Sebagai catatan, laju produksi domestik biasanya memang selalu meningkat di kuartal terakhir karena perusahaan menyiapkan lonjakan konsumsi di akhir tahun.
Data menunjukkan ekspansi ini didorong oleh pasar domestik, karena pelaku manufaktur mencatat penurunan pesanan ekspor baru untuk bulan kedua berturut-turut di tengah lemahnya permintaan global.
Peningkatan penjualan mendorong perusahaan memperbesar kapasitas, dengan jumlah tenaga kerja naik untuk bulan ketiga berturut-turut dan menjadi kenaikan tercepat dalam lima bulan.
Output pabrik Indonesia relatif tidak berubah dibandingkan September, setelah mengalami penurunan ringan pada survei sebelumnya.
Di perusahaan yang melaporkan kenaikan produksi, peningkatan terutama didorong oleh peningkatan pesanan baru, meski tertahan oleh lemahnya permintaan luar negeri.
Perusahaan juga menyebutkan bahwa stok yang ada digunakan untuk memenuhi pesanan masuk, sehingga persediaan pascaproduksi turun tipis secara bulanan.
Tekanan kapasitas produksi tercatat rendah, terlihat dari penurunan pekerjaan tertunda (backlogs of work) untuk ketujuh kalinya secara beruntun pada Oktober. Namun, laju penurunannya tipis dan menjadi yang paling lambat sejak Juni.
Awal kuartal IV juga menunjukkan meningkatnya aktivitas pembelian di kalangan produsen barang Indonesia. Pembelian input naik untuk ketiga kalinya, meskipun masih dalam skala moderat.
Di saat yang sama, persediaan bahan baku juga meningkat, karena beberapa perusahaan memilih menimbun input sebagai respons atas peningkatan permintaan dan kebutuhan produksi.
Data Oktober juga menandakan adanya tekanan pada pemasok, dengan laporan mengenai keterlambatan pengiriman dan perbaikan jalan. Akibatnya, waktu pengiriman rata-rata kembali memanjang untuk pertama kalinya dalam tiga bulan.

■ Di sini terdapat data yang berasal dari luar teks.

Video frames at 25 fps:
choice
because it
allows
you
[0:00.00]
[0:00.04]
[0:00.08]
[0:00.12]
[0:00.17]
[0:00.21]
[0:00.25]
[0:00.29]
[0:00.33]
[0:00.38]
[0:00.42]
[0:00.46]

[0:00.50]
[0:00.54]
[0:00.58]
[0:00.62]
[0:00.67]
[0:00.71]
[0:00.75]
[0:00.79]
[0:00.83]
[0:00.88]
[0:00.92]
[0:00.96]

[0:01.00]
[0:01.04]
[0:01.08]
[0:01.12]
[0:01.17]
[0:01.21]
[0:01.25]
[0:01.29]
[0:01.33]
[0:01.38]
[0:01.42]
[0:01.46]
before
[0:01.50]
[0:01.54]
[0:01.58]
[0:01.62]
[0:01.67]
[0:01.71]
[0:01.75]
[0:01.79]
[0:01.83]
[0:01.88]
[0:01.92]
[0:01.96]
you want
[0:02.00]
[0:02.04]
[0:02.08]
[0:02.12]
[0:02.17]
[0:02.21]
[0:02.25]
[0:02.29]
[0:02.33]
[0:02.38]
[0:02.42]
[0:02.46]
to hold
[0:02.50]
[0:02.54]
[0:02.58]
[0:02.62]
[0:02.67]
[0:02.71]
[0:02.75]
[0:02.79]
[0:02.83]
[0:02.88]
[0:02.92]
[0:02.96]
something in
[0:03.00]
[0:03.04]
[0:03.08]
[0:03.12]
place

Tekanan biaya pabrik meningkat tajam di awal kuartal terakhir. Responden secara luas mengaitkan kenaikan beban biaya terbaru dengan naiknya harga bahan baku, dengan tingkat inflasi harga input menjadi yang tertinggi sejak Februari.

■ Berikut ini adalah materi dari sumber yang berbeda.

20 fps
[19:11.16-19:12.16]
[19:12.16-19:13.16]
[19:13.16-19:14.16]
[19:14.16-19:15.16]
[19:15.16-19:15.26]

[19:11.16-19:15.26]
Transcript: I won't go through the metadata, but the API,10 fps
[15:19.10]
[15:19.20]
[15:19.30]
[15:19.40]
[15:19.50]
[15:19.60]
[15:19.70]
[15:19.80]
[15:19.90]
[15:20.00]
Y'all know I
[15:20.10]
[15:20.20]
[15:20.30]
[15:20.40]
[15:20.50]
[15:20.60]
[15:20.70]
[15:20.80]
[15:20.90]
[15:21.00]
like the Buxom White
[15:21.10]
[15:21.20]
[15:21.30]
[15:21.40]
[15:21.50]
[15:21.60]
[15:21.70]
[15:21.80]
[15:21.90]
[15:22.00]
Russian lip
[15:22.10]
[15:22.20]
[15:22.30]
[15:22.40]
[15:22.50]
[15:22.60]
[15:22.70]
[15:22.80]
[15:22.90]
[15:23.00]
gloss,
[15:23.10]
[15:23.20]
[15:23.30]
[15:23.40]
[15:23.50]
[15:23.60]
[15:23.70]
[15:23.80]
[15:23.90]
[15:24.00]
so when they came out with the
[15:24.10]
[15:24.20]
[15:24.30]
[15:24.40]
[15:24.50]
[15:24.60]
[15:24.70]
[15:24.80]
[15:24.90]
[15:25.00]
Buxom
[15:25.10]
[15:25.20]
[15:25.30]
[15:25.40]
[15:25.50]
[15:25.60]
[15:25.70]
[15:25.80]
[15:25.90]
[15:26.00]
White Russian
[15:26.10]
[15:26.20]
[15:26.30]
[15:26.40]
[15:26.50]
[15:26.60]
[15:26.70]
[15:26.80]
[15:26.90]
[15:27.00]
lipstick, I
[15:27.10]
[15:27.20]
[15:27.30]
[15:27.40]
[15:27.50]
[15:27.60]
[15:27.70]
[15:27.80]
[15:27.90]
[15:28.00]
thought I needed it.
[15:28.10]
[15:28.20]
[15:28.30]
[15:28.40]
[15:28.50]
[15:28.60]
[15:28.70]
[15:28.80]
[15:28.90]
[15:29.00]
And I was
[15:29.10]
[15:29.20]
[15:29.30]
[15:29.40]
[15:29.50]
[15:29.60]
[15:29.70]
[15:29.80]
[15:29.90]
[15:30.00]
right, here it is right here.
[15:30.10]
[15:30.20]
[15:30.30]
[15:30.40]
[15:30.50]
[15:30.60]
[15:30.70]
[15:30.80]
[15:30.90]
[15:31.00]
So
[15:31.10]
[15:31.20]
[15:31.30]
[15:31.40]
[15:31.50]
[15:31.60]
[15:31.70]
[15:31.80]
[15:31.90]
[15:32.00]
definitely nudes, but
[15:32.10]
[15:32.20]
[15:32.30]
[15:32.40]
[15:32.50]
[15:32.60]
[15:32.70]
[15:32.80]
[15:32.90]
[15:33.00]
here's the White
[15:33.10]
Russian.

Meski demikian, perusahaan hanya menaikkan harga jual secara tipis sebagai upaya menjaga daya saing harga.
Ke depan, tingkat kepercayaan terhadap prospek 12 bulan ke depan menurun dibandingkan September dan berada di bawah rata-rata historis. Namun demikian, indeks prospek output (Future Output Index) tetap menunjukkan optimisme yang kuat untuk tahun mendatang, didorong oleh ekspektasi perbaikan permintaan dan peluncuran produk baru.